Some data suggests the issue may be getting ever-so-slightly better. Dashboards powered by the city's 311 data show that the percentage of illegal parking complaints that led to a summons has risen consistently since Jessica Tisch became police commissioner.

Overall, cops hit drivers with 13,679 summonses out of 51,073 illegal parking complaints in October 2025, a rate of 26.8 percent, up from a rate of 19.9 percent in October 2024. Still, that stat shows how much work still remains to be done.

This is what self-enforcement looks like: placard perps stealing public space.Photo: Streetsblog

The DOI said that the NYPD has proposed alternatives in both reform proposals, but the DOI declined to provide details, saying the conversations are ongoing.

Additionally, DOI said that the NYPD accepted but had "not yet fully implemented" the remaining seven recommendations. Those include:

  • Assigning traffic enforcement agents to handle 311 calls instead of sending uniformed cops;
  • Coordinating with the city departments of Transportation and Education to develop a "uniform" printed placard to make fake permits more readily identifiable;
  • Bolstering training for officers to better identify fake permits;
  • Emphasizing in training that officer's "discretion" for issuing parking summonses should not mean giving preferential treatment to vehicles with placards;
  • Encouraging police officers to issue summonses for placard misuse in addition to illegal parking when ticketing a vehicle with an improperly used permit;
  • Working with DOT to study the feasibility of automating parking enforcement, using technology like computerized license plate readers
  • Hiring a consultant to help develop an automated parking enforcement system.

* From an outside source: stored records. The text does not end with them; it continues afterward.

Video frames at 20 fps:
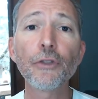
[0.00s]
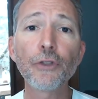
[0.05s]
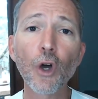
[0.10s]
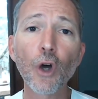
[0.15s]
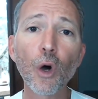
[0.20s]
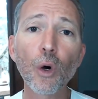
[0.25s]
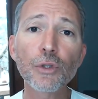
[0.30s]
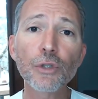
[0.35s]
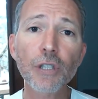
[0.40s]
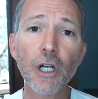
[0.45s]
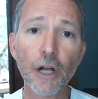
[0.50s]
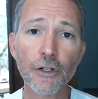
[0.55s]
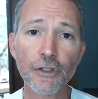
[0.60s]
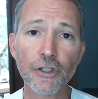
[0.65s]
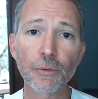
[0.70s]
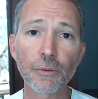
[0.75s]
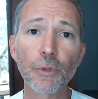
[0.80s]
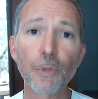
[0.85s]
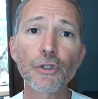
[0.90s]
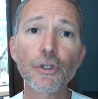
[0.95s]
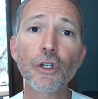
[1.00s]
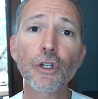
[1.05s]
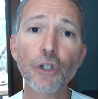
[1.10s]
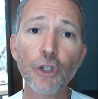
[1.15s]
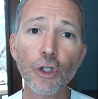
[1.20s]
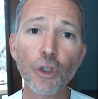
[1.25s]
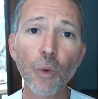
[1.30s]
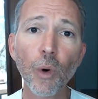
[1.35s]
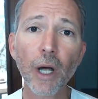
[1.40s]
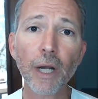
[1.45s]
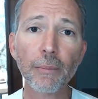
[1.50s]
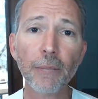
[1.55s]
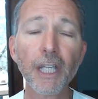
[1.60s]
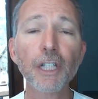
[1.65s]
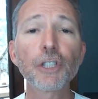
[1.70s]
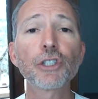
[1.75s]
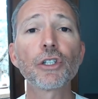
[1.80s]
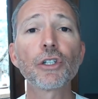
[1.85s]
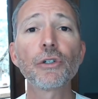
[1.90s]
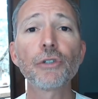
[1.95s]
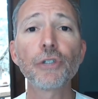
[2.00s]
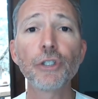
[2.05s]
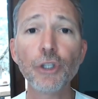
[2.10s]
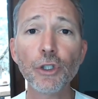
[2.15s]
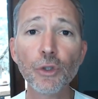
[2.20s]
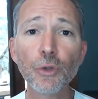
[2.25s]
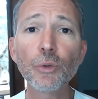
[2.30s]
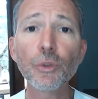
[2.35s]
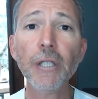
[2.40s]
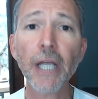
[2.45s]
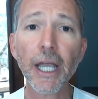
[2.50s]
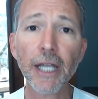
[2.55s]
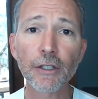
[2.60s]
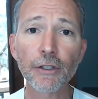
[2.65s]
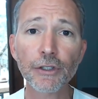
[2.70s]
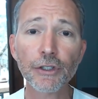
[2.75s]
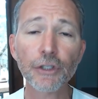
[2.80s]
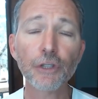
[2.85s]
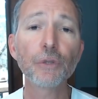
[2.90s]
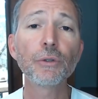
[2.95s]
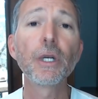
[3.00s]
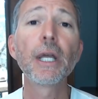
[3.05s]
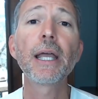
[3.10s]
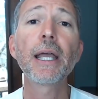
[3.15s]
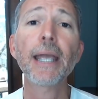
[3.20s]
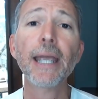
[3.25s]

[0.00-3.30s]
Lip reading: Those customers you want to make sure you cater to.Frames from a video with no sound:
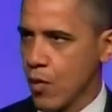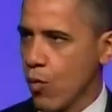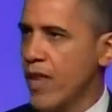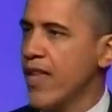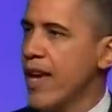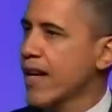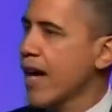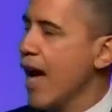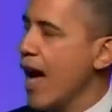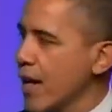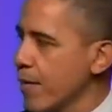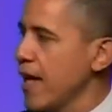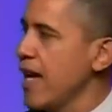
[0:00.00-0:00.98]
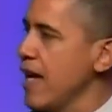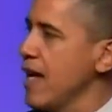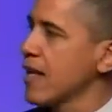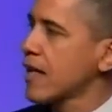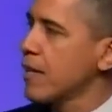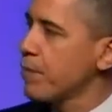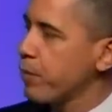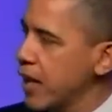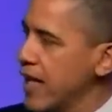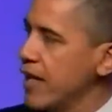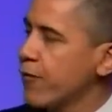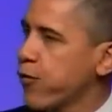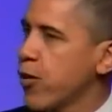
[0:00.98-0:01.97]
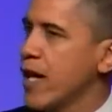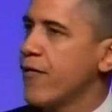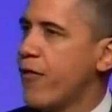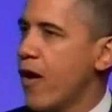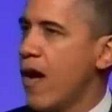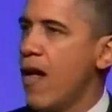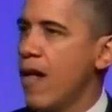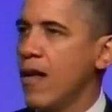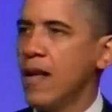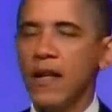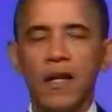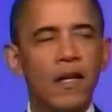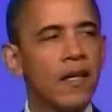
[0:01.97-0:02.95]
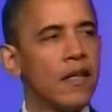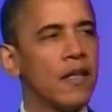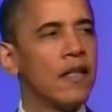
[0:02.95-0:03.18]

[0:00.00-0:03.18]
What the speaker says: With the economy in complete free fall,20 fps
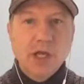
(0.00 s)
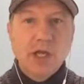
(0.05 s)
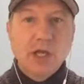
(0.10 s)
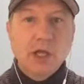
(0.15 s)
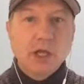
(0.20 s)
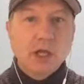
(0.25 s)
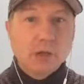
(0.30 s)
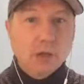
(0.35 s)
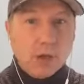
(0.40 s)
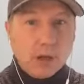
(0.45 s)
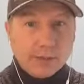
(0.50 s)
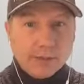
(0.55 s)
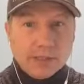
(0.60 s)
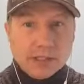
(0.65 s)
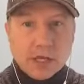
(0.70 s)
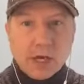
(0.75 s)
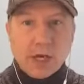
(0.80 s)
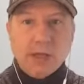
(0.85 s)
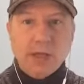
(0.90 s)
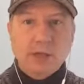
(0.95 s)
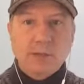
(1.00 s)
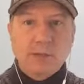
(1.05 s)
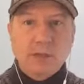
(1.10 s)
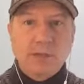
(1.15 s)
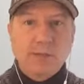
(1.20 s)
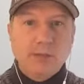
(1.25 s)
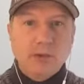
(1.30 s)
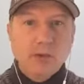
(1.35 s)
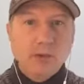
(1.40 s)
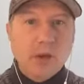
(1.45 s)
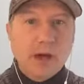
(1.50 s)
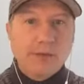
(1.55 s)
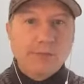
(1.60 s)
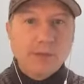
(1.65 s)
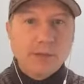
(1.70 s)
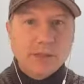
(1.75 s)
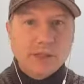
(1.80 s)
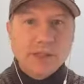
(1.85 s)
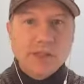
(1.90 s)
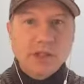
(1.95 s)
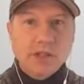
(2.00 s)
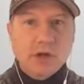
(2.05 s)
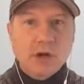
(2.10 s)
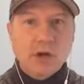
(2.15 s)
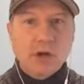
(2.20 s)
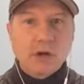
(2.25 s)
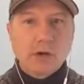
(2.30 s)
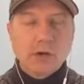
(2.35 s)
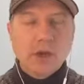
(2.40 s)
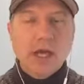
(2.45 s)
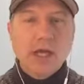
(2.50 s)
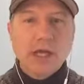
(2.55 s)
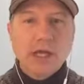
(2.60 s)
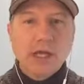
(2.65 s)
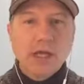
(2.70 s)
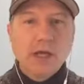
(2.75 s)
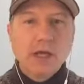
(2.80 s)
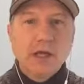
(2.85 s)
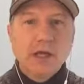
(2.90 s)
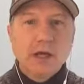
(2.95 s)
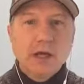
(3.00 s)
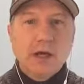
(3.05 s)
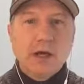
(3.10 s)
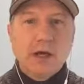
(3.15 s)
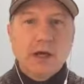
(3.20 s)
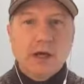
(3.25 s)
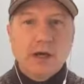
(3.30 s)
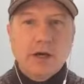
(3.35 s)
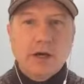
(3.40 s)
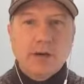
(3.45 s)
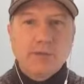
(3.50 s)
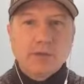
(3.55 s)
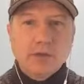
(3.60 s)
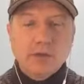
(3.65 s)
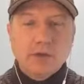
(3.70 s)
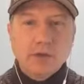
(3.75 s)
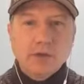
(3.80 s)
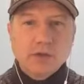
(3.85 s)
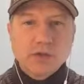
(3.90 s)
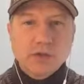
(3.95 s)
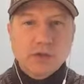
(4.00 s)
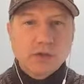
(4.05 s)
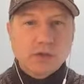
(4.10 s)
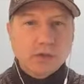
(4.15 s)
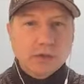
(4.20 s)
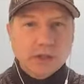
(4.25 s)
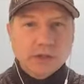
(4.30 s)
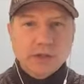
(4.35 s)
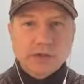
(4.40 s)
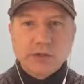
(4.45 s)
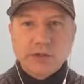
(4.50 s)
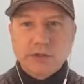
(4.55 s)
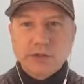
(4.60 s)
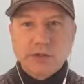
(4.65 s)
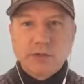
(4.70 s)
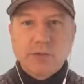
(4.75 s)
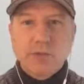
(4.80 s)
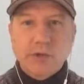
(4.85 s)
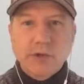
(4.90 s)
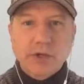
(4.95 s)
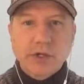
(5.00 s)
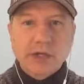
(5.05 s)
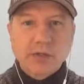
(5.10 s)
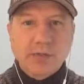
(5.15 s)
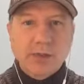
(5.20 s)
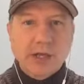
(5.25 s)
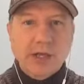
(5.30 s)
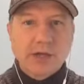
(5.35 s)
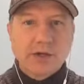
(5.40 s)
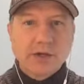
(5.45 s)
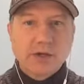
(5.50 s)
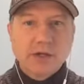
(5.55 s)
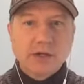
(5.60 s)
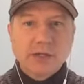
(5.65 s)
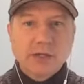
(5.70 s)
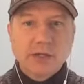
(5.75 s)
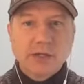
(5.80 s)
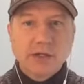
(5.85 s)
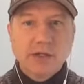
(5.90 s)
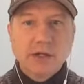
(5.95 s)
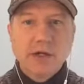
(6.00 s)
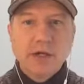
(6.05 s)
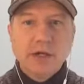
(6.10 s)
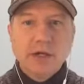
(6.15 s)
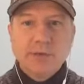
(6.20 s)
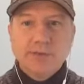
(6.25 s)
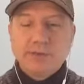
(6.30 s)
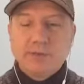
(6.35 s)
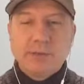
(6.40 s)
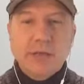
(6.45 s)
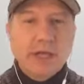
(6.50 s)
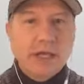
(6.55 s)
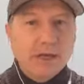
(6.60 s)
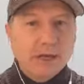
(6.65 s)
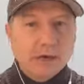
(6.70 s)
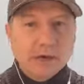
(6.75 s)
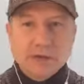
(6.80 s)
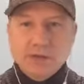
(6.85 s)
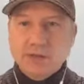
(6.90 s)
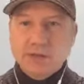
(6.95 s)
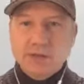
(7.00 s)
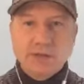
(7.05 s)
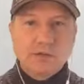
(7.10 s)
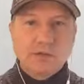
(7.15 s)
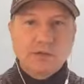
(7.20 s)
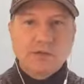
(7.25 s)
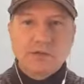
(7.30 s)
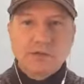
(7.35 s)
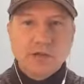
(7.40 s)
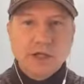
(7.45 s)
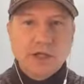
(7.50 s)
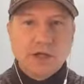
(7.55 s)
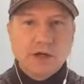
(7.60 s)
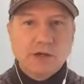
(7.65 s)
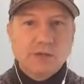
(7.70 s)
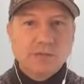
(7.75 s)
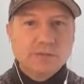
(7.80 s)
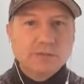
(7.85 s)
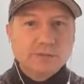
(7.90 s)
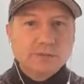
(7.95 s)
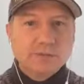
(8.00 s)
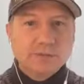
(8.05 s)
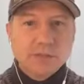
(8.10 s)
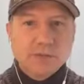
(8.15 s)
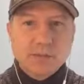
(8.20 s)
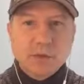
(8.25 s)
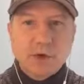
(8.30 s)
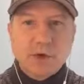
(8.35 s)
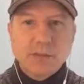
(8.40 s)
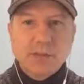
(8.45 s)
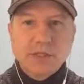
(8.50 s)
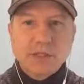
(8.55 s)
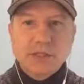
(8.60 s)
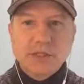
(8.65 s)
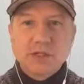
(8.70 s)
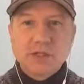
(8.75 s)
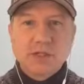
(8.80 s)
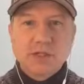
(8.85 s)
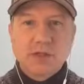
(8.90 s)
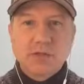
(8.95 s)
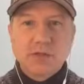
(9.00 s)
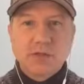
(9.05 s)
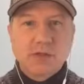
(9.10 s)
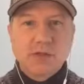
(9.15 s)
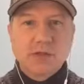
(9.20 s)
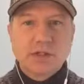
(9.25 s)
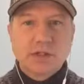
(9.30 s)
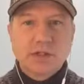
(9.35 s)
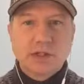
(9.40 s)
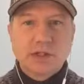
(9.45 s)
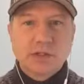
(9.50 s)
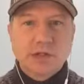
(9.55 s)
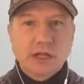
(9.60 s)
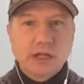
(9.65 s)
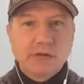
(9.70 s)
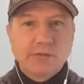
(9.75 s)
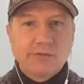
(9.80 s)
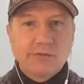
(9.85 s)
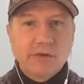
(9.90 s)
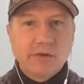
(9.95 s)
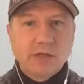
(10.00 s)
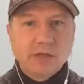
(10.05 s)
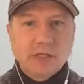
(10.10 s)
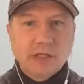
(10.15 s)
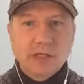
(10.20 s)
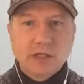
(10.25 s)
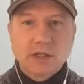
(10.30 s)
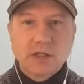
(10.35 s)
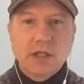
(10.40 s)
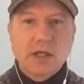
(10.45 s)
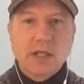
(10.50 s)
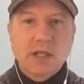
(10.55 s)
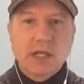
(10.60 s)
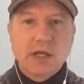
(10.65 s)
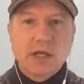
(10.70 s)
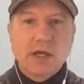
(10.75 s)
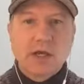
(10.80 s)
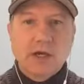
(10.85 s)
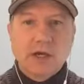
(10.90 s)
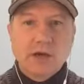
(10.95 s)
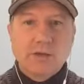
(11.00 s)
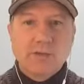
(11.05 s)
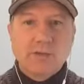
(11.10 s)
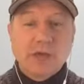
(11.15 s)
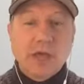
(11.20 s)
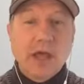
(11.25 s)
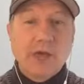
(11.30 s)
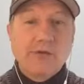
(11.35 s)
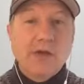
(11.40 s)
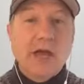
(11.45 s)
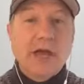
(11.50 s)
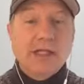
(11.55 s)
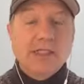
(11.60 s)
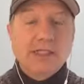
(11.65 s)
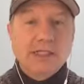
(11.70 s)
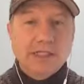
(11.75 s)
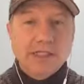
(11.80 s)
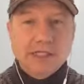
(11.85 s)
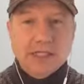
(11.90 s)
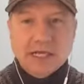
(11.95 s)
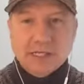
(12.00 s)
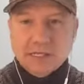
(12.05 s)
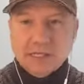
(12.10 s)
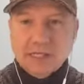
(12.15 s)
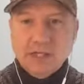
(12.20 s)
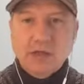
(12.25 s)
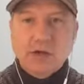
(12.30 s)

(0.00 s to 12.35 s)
you want to be talking to people who have a business card already, um, so those are realtors and mortgage bankers and painters and you know small business owners and, and folks that that um, have had success in their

The DOI report did not include a recommendation to move traffic enforcement from the NYPD to the Department of Transportation, which many street safety advocates have sought for years as a way to increase the division's independence and bolster enforcement. However, the union that represents the traffic agents has staunchly opposed the idea.

The Police Department did not respond to multiple requests for comment.